BTW I went to a State College. Small classrooms, very few multiple choice tests. And generating a six figure debt in student loans, not one of the smarter things to do.
This is easily one of the silliest posts I’ve ever read. Harvard is not the typical university. Most professors don’t get sabbatical frequently, if at all. And few departments can support almost half of their faculty being gone at any given time. For the most part, getting a tenure track position is getting harder, not easier. The real problem is the proliferation of adjuncts in the classroom, not too many lazy professors who can’t “make it in the real world”. Teaching is a real world job. And it is a demanding job with comparatively low pay. I can promise you, it’s not the professors’ salaries that are driving up the cost of education.
I agree with you. However, institutions of higher learning are not in the business to educate. They are in the business to profit from a paper commodity almost more valuable than the greenback itself. The college degree. In order to even have a resume reviewed these days, you must have a college degree. Why? Because it implies one is educated? Intelligent? Valuable? No! It’s because it is one more way to whittle down the stack of resumes so there are fewer to sort through. Oh, and it’s also defensive for people with college degrees to only hire others with college degrees regardless of need. This creates another caste system, because as I said at the beginning, colleges are in the business of selling degrees, not educations.
Yeah, it’s true that one of the only differences between reading and going to college is the degree.

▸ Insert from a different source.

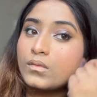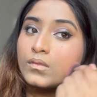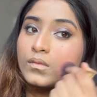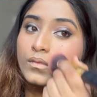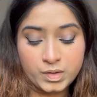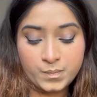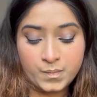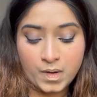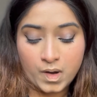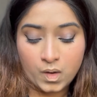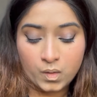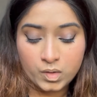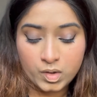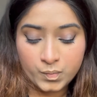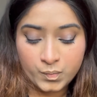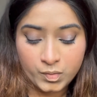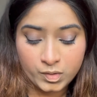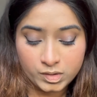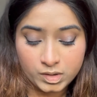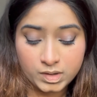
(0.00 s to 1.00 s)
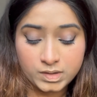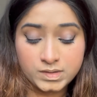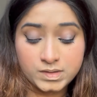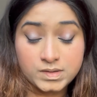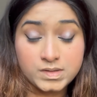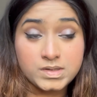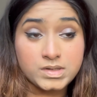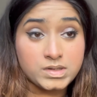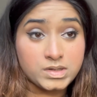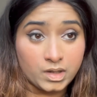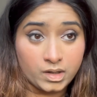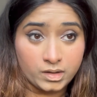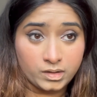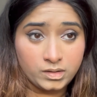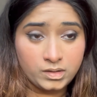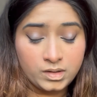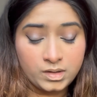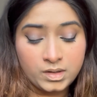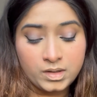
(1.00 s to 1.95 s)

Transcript: The powder product is done,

Unfortunately, in our society it’s the degree that matters, and hardly ever the knowledge. (Yes, some professions take exception, but for the most part.) As my mom always says, employers don’t hire college graduates because of the knowledge or skills they learned, they hire them because they’ve proven they can finish something. It may seem like a weird justification, but there’s something to it. Finishing a college degree takes work and dedication, and that’s what employers want to see. Skills and knowledge can be learned in any number of ways (as this article points out) but the discipline required to finish a degree is kind of its own thing.
The price is definitely inflated, though. I’m just saying that dropping out and reading books isn’t necessarily the best approach.